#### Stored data
* * * *

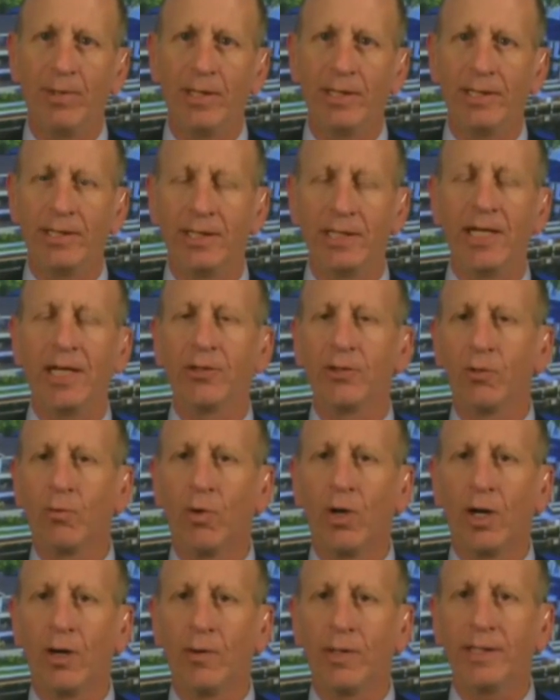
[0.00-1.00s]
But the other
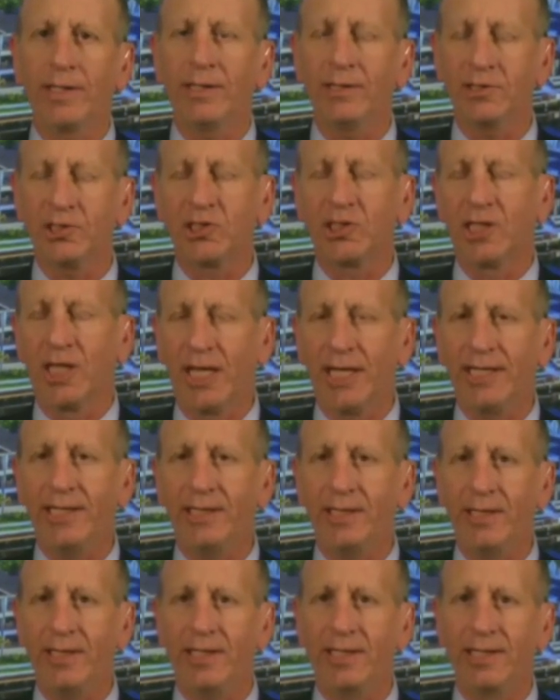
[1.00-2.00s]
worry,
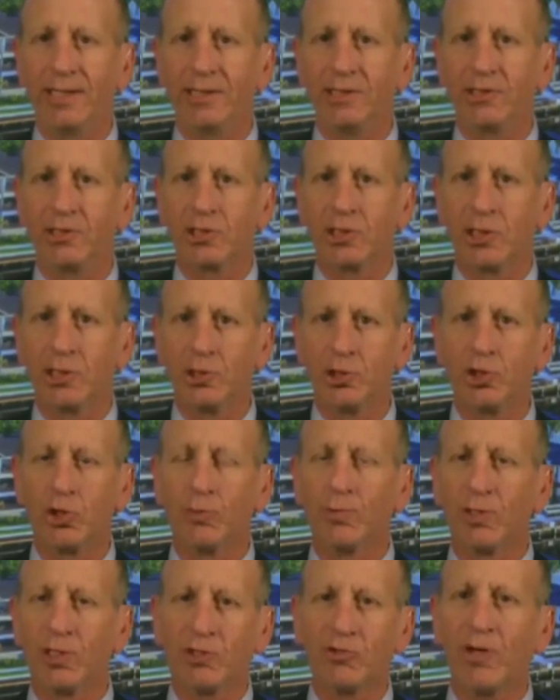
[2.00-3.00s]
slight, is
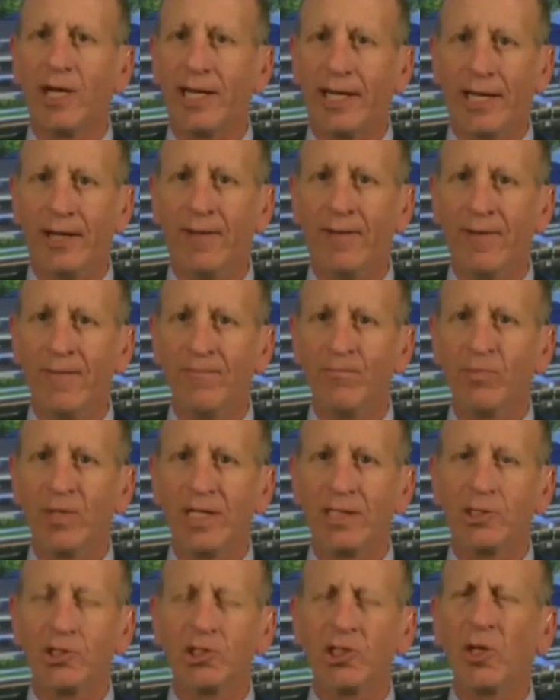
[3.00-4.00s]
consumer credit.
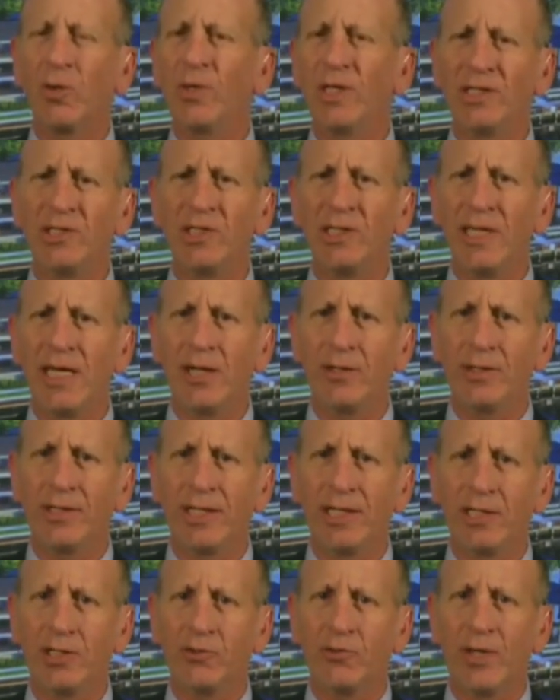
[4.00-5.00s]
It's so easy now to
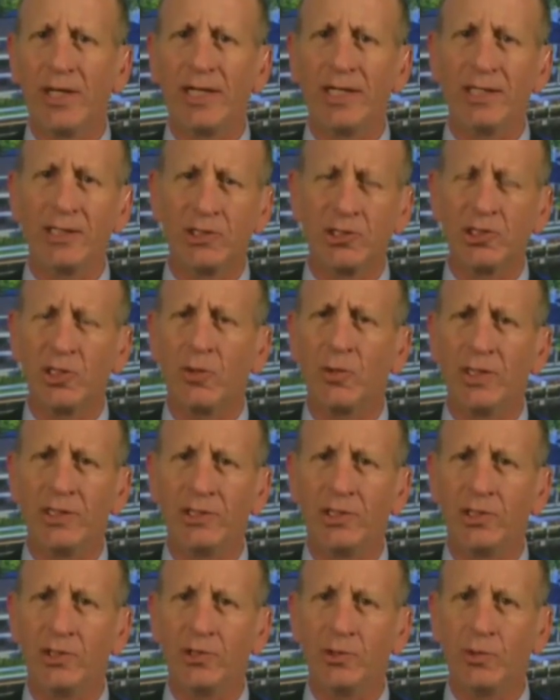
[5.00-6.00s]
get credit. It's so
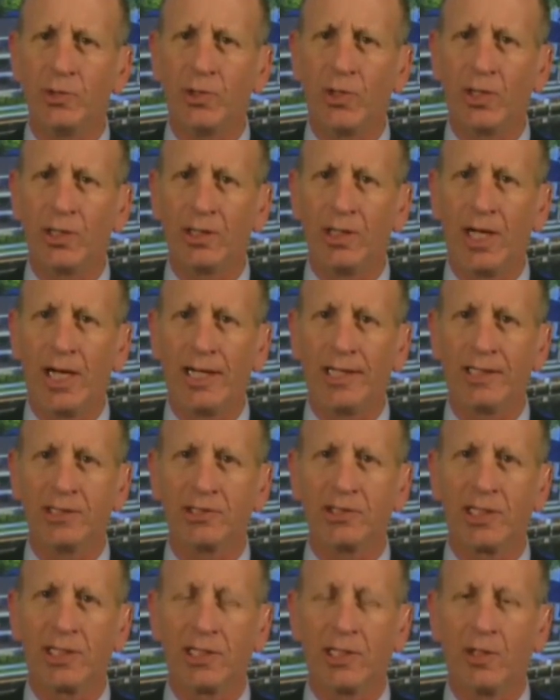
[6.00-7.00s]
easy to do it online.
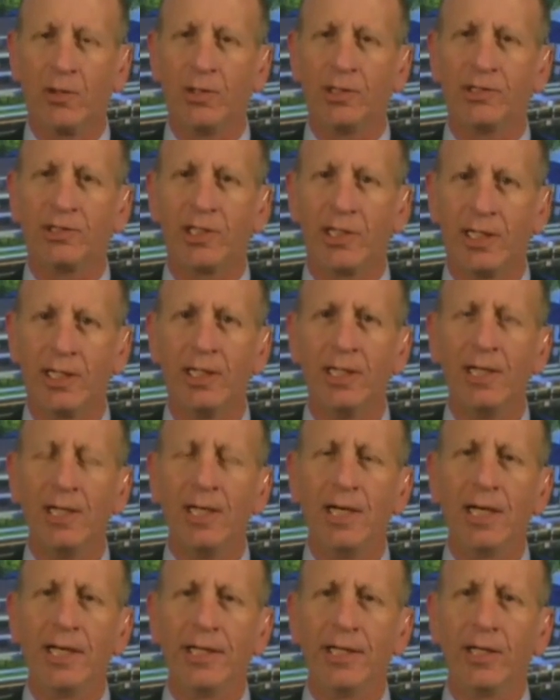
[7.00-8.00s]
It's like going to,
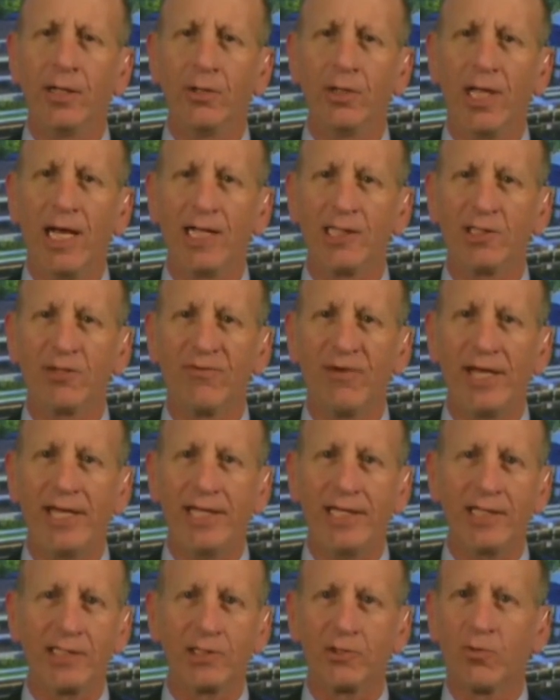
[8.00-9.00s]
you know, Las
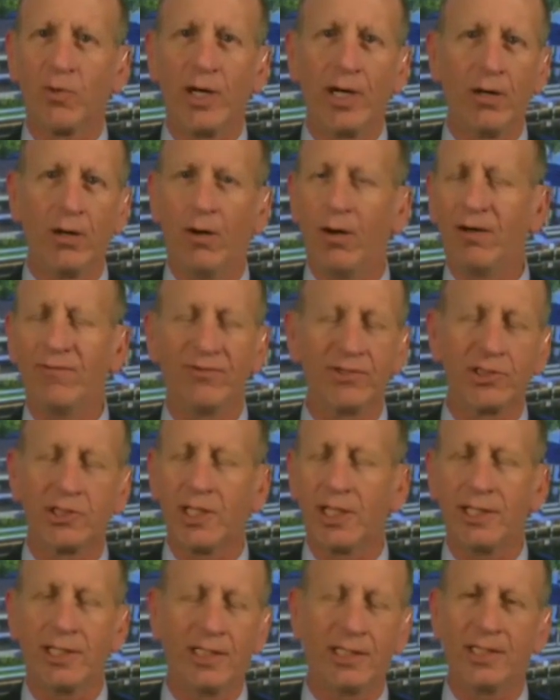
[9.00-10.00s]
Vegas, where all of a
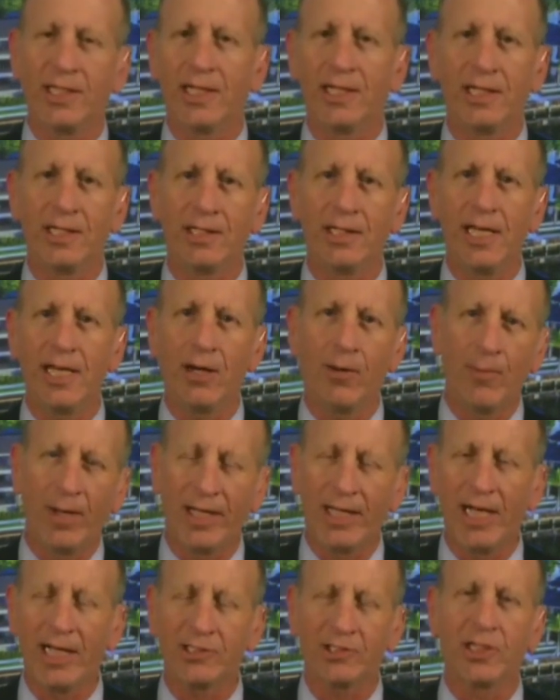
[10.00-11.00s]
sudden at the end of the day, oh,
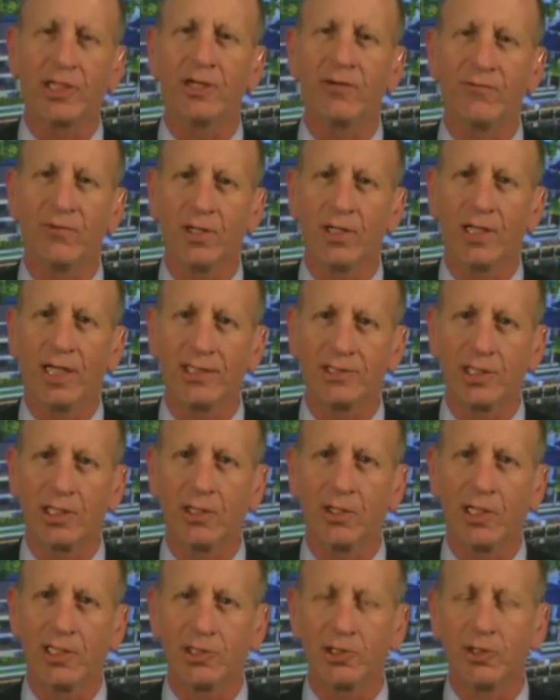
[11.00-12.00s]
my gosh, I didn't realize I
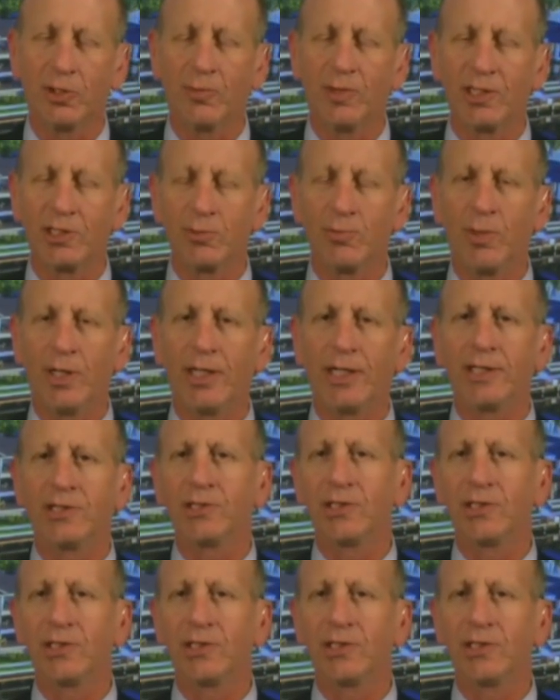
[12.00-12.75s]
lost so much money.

* * * *

#### EXERCISE AIM
Reproduce every line above as written, skipping pictures.

#### SOLUTION BELOW
[0.00-1.00s]
But the other
[1.00-2.00s]
worry,
[2.00-3.00s]
slight, is
[3.00-4.00s]
consumer credit.
[4.00-5.00s]
It's so easy now to
[5.00-6.00s]
get credit. It's so
[6.00-7.00s]
easy to do it online.
[7.00-8.00s]
It's like going to,
[8.00-9.00s]
you know, Las
[9.00-10.00s]
Vegas, where all of a
[10.00-11.00s]
sudden at the end of the day, oh,
[11.00-12.00s]
my gosh, I didn't realize I
[12.00-12.75s]
lost so much money.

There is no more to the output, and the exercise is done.